Long was described as having "very serious reservations" about the decision involving "an internal conflict in Zaire," and said he will take "a very hard look" at aid requests for Zaire in hearings next week.

White House press secretary Jody Powell stressed yesterday that President Carter personally approved the emergency supplies for Zaire and is giving "no thought or consideration to sending ground troops there."

"We're dealing with a friendly country in Africa that is under armed attack from sources not completely clear," Powell said, "and we are dealing with a moderate amount of equipment." Powell added that "we have been for years providing military aid to Zaire. This is certainly not a dramatic departure from what we have been doing. . ."

"We're not sending arms" or ammunition, said Powell: "Were sending batteries and shoes and britches and matters of that nature."

Jerrold Schecter, spokesman for the National Security Council staff, emphasized that the shipment consists of supplies "already in the pipeline" as part of Zaire's $30.2 million in foreign military aid this year. Zare also is currently receiving $12.75 million in economic assistance and $14.9 million in food aid, Powell said.

The United States has been a major supporter of Zaire since that nation, rich in copper and about the size of the United States east of the Mississippi River, gained its independence in 1960 and was plunged into multiple, separatist rebellions. It is the remnants of one rebellious force, the Katanga gendarmes who ultimately found refuge in Angola and fought on the side of the pro-Marxist forces in Angola's 1975-76 civil war, who are now said to be forcibly reentering the former province of Katanga, now known as Shaba, from Angola. In 1975-76 these forces fought western-supported factions, who were aided by $30 million worth of American CIA funds.

State Department spokesman Brown said yesterday, "I can't confirm who it is" who is "invading" Zaire, "and where they are coming from."
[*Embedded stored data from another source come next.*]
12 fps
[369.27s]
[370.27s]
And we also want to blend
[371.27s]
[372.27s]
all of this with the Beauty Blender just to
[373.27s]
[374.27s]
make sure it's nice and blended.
Zaire now claims that some 5,000 "mercenaries" have crossed from Angola into Zaire and uses a thinly-disguised euphemism to describe them as Cuban-led. Belgian sources put the Katangan border crossers at only about 500.
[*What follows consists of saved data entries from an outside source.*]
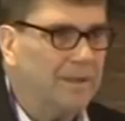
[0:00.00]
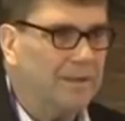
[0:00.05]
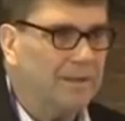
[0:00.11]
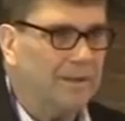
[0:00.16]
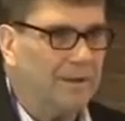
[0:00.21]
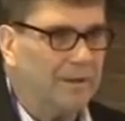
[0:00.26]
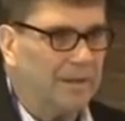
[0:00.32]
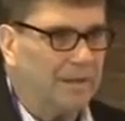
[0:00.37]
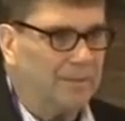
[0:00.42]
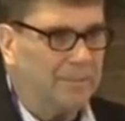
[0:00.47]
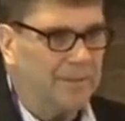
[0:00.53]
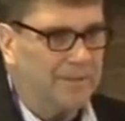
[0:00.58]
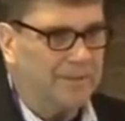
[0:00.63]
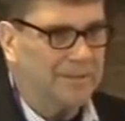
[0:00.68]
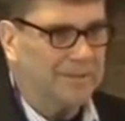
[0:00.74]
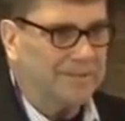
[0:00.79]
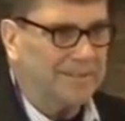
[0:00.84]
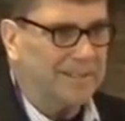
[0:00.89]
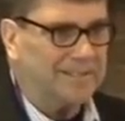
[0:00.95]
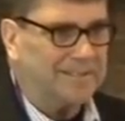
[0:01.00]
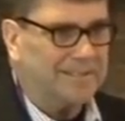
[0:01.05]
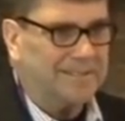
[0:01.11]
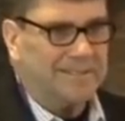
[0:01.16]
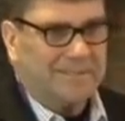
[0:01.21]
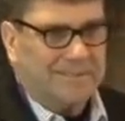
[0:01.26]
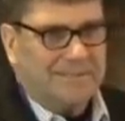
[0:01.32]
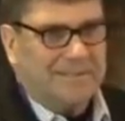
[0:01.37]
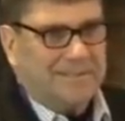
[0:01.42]
You know, that'll be the, like
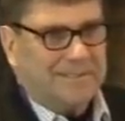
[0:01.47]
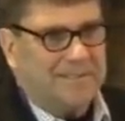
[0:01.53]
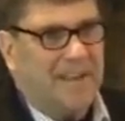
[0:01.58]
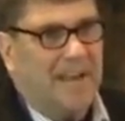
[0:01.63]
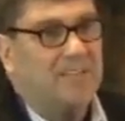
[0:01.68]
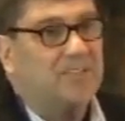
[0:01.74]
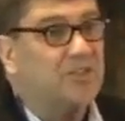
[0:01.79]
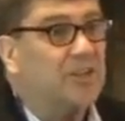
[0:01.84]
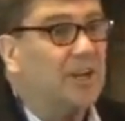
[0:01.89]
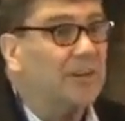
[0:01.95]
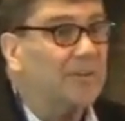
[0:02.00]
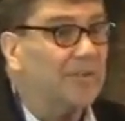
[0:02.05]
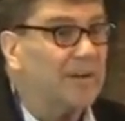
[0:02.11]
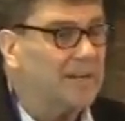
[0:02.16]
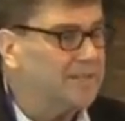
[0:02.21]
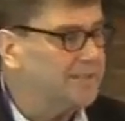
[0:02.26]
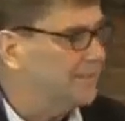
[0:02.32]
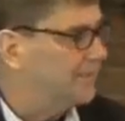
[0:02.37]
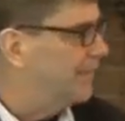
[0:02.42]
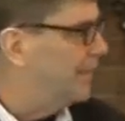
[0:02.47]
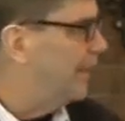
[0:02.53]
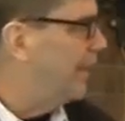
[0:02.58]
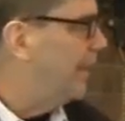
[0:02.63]
the next generation.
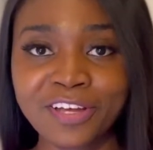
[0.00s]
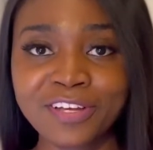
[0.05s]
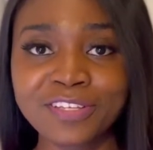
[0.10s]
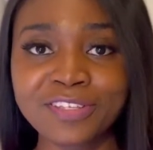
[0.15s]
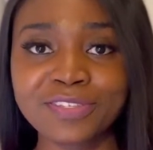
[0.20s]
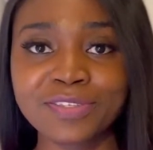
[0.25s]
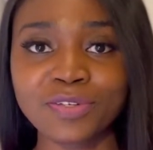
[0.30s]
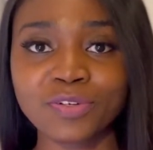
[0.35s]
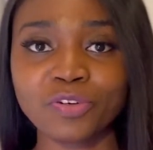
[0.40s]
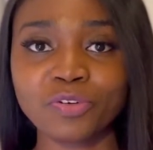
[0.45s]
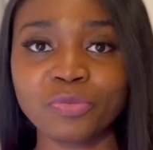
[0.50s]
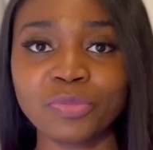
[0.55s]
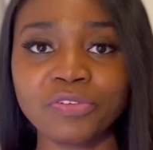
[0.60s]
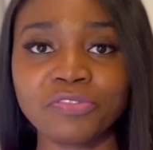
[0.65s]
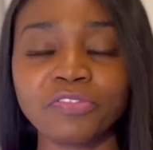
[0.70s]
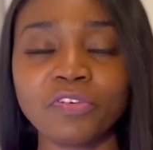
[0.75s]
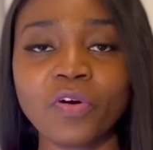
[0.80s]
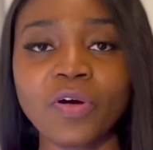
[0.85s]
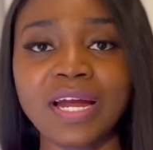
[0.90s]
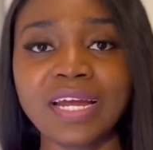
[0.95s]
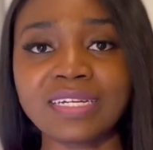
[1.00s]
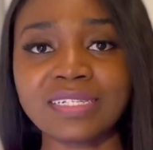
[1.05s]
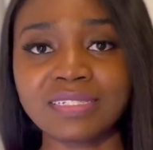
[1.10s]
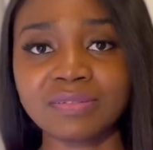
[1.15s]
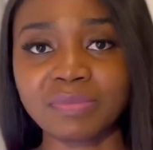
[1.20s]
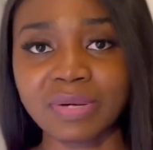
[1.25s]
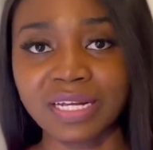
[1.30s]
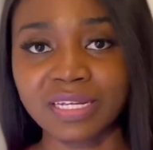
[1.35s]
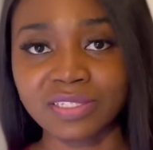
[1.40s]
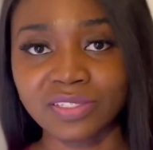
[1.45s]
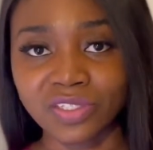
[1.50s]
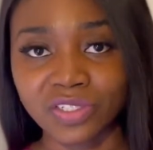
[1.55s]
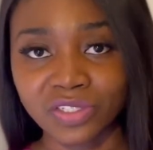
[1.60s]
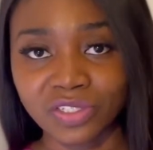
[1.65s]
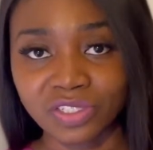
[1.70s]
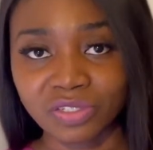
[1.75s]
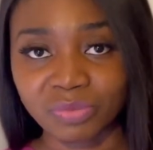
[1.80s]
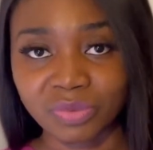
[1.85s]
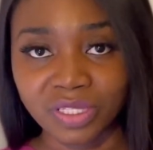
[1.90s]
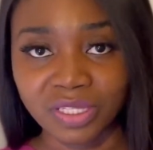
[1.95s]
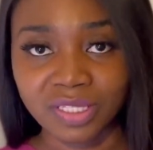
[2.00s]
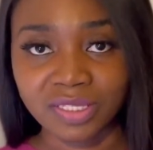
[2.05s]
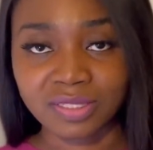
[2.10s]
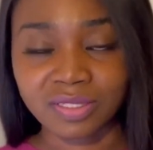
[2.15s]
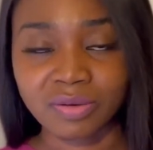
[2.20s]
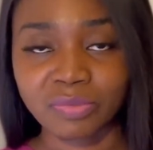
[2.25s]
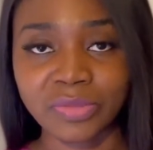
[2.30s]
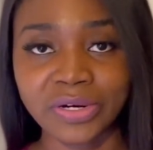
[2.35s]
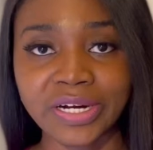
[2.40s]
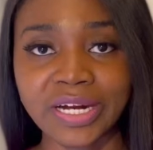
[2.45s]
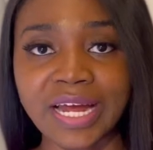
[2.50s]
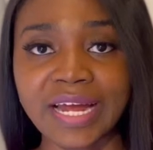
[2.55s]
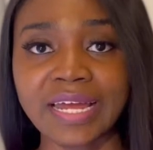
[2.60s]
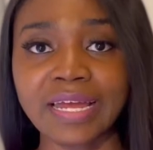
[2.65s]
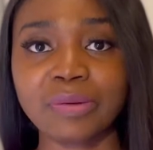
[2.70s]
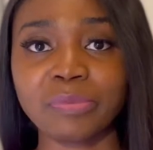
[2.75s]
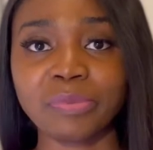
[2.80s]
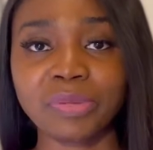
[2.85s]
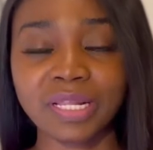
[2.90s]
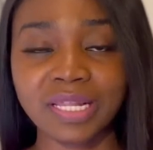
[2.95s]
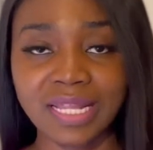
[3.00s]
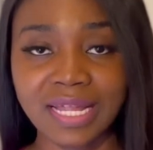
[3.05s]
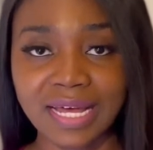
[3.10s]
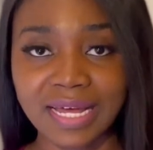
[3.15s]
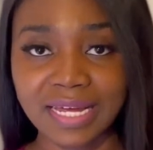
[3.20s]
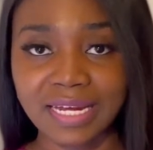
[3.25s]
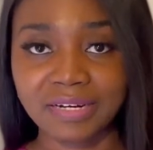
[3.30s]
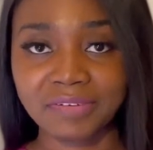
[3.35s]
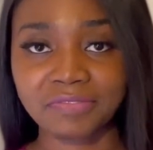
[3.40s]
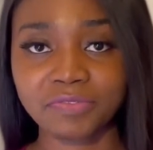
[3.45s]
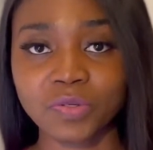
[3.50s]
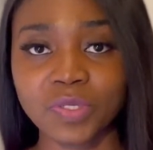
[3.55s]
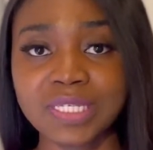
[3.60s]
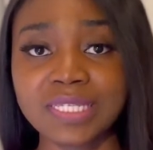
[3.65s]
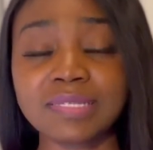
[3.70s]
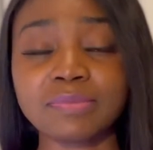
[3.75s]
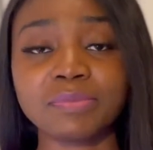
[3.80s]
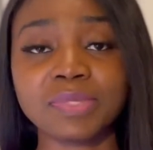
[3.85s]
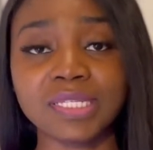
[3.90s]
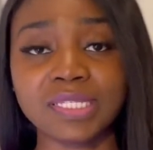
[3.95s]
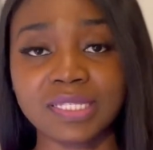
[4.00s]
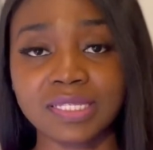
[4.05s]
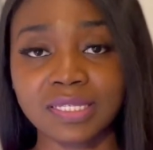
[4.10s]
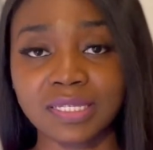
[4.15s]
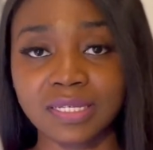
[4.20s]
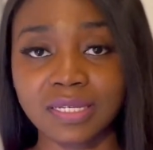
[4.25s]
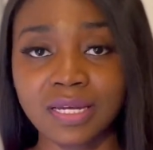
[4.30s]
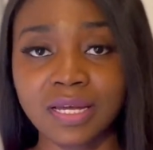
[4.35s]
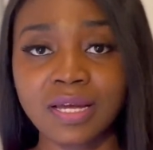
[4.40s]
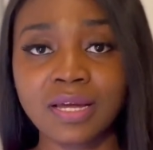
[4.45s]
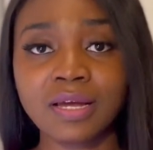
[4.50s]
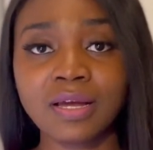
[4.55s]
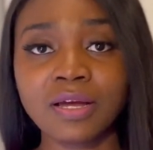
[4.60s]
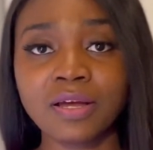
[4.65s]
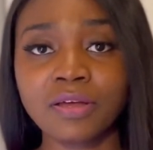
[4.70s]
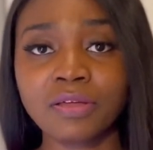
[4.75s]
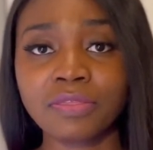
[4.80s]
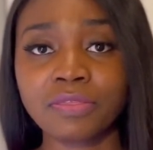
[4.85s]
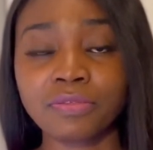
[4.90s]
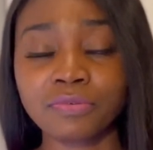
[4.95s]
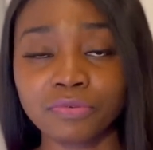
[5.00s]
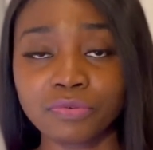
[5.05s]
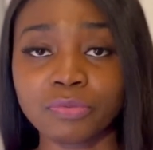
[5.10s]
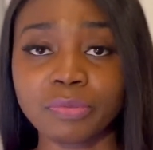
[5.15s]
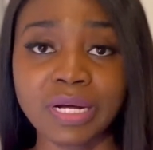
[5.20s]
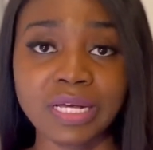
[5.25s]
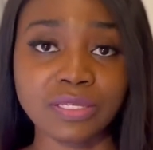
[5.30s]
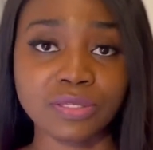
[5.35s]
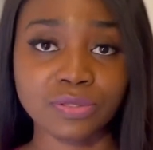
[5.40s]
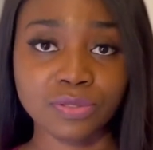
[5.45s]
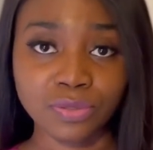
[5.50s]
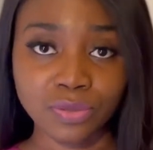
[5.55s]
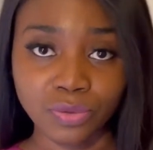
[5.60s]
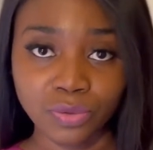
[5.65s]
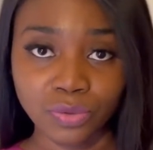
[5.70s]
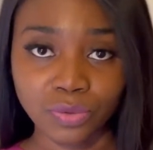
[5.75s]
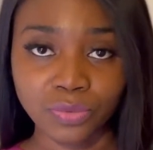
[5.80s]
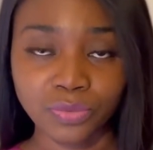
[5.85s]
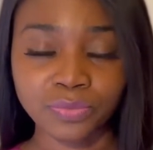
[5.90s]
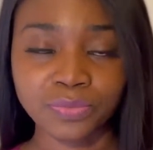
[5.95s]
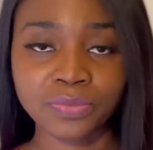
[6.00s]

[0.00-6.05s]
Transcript: So before I did my internship in the summer, I applied for CPT through my school.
Zaire's news agency, Azap, using a triple euphemism, said yesterday that "This group of mercenaries was led by other mercenaries who come from across the Atlantic, and who enjoy the support of third countries that seek ideological conquests." That multiple circumlocution evidently meant Katangese, led by Cubans, supported ny the Soviet Union.

The fighting, first disclosed March 8, has now spread beyond the original Shaba Province towns of Kapanga, Sandoa, Kisenge and Dilolo, U.S. officials said. Zaire claims the troops involved are armed with 122-mm. missiles and long-range rockets of the type "previously used in Angola by the Russo-Cuban coalition" which defeated the Angolan factions supported by Zaire and the United States.

Diplomatic sources in Kinshasa said yesterday that the invasion force has killed about 50 Zairese Army soldiers, and opened up a 60-mile front between Sandoa and Kisenge.

About 15 American missionaries reportedly left Sandoa. The State Department said that about 90 Americans remain in the area, including 82 employees and their family dependents of Constructeur Inga-Shaba.